[Saved data entries]

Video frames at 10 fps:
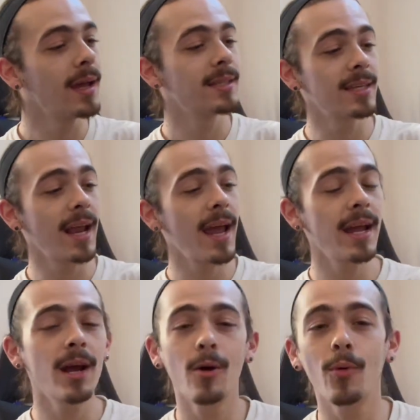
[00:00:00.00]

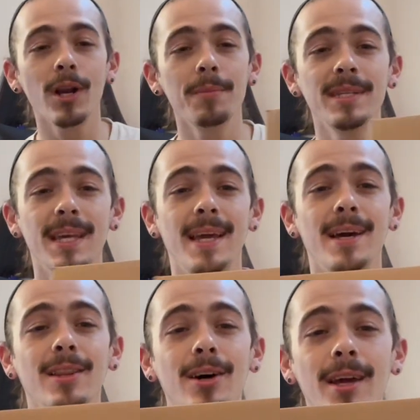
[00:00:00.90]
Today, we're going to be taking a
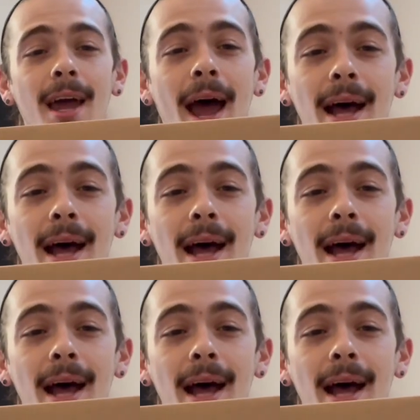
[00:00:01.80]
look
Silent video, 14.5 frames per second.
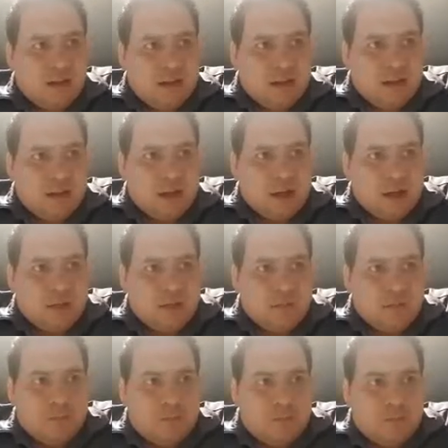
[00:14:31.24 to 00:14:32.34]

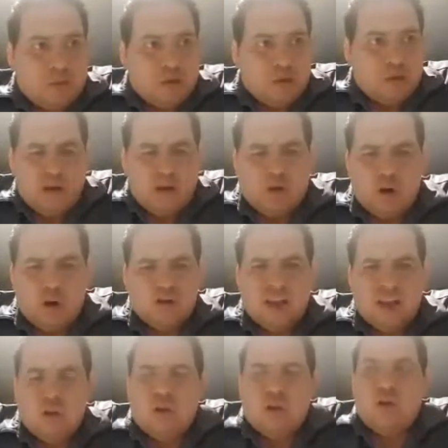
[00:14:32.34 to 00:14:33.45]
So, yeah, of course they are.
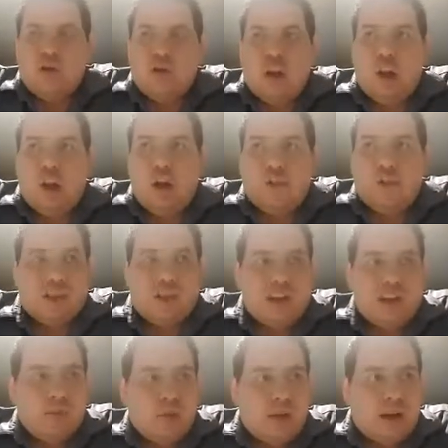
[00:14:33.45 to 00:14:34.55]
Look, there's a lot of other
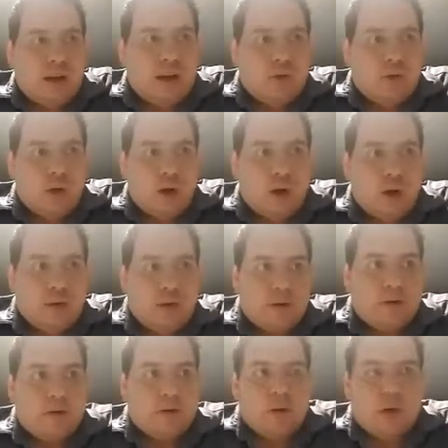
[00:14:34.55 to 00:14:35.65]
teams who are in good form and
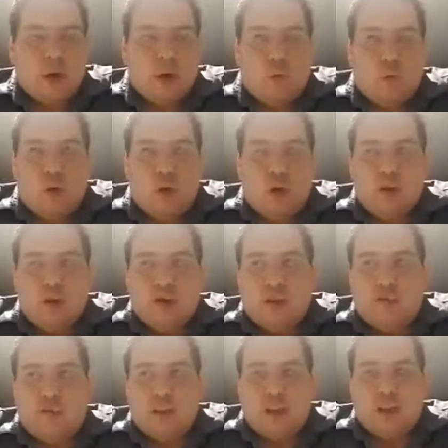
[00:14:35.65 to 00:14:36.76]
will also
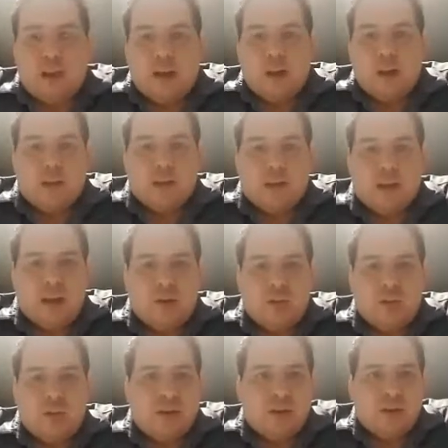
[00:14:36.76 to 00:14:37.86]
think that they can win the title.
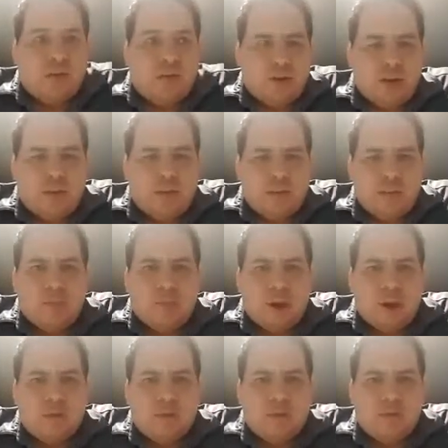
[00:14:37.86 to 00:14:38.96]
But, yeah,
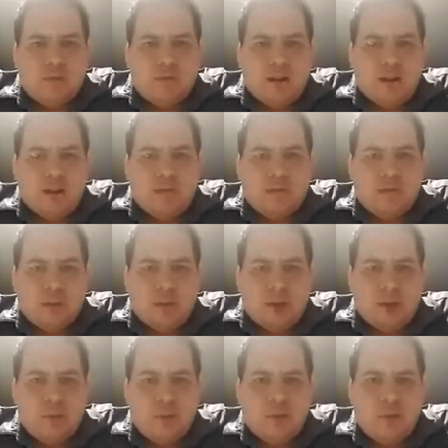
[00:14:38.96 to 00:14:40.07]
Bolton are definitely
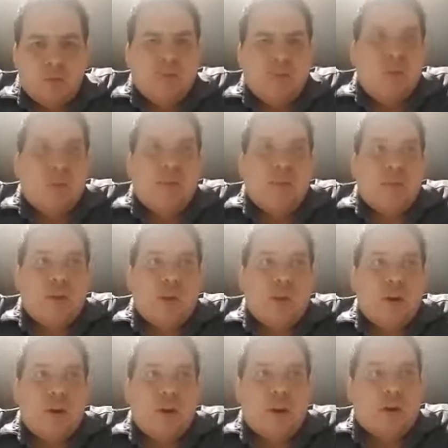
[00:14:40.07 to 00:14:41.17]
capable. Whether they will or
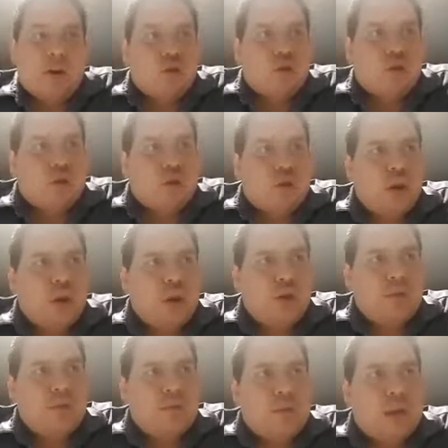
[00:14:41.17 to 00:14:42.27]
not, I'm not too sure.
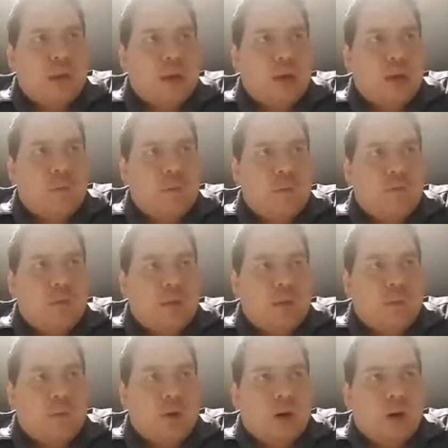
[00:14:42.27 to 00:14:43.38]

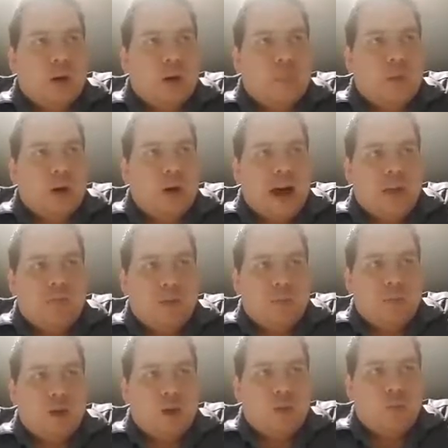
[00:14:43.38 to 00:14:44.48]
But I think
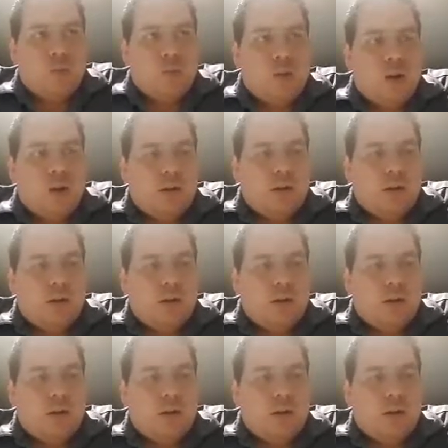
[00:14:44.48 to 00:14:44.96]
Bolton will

==

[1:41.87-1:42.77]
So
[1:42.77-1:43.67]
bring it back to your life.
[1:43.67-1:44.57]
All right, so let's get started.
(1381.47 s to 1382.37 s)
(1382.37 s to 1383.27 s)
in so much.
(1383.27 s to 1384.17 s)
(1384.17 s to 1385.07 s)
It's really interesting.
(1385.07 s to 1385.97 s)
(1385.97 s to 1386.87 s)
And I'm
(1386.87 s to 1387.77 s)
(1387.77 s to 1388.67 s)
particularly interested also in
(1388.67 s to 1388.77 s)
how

...

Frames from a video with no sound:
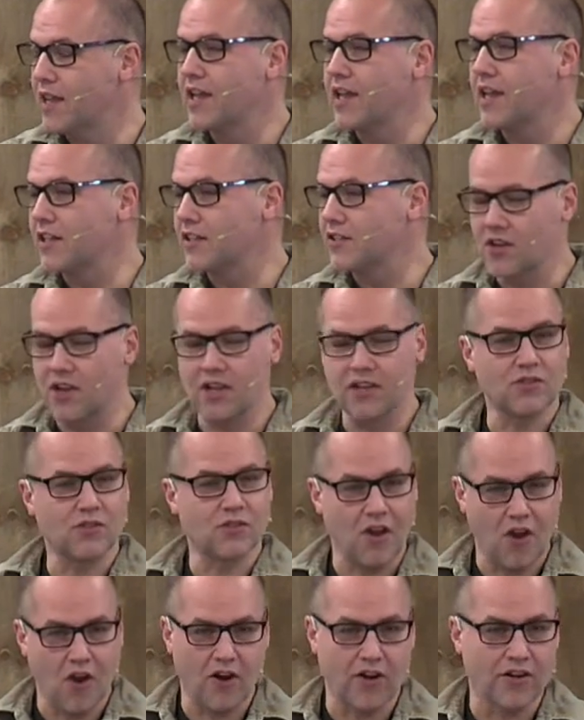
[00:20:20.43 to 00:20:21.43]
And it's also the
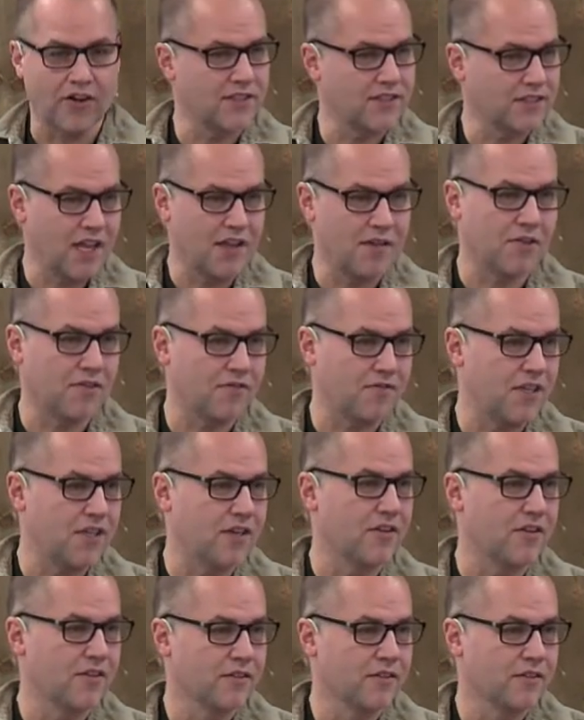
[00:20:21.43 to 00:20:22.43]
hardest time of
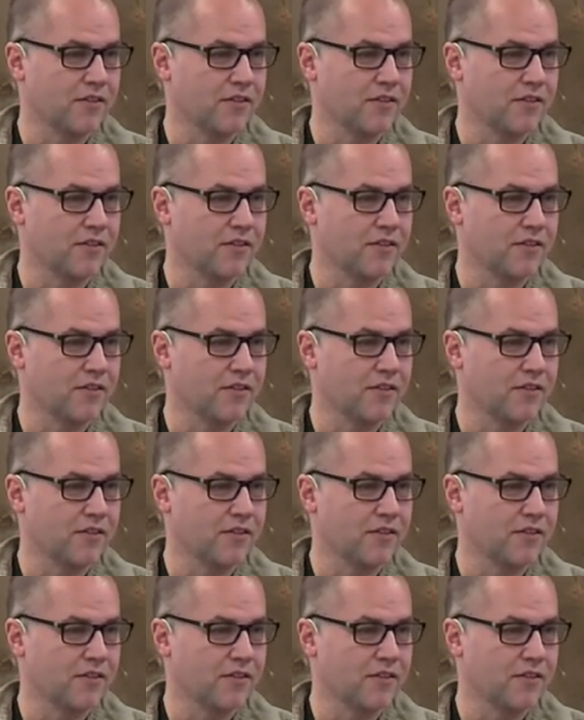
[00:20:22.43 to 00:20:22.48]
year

■ **TASK REQUIREMENTS**
Please transcribe exactly the part of the records that opens with the line containing "[00:14:33.45 to 00:14:34.55]" and closes with the line containing "[00:14:42.27 to 00:14:43.38]", both ends included, and leave out the pictures.

■ **YOUR SOLUTION**
[00:14:33.45 to 00:14:34.55]
Look, there's a lot of other
[00:14:34.55 to 00:14:35.65]
teams who are in good form and
[00:14:35.65 to 00:14:36.76]
will also
[00:14:36.76 to 00:14:37.86]
think that they can win the title.
[00:14:37.86 to 00:14:38.96]
But, yeah,
[00:14:38.96 to 00:14:40.07]
Bolton are definitely
[00:14:40.07 to 00:14:41.17]
capable. Whether they will or
[00:14:41.17 to 00:14:42.27]
not, I'm not too sure.
[00:14:42.27 to 00:14:43.38]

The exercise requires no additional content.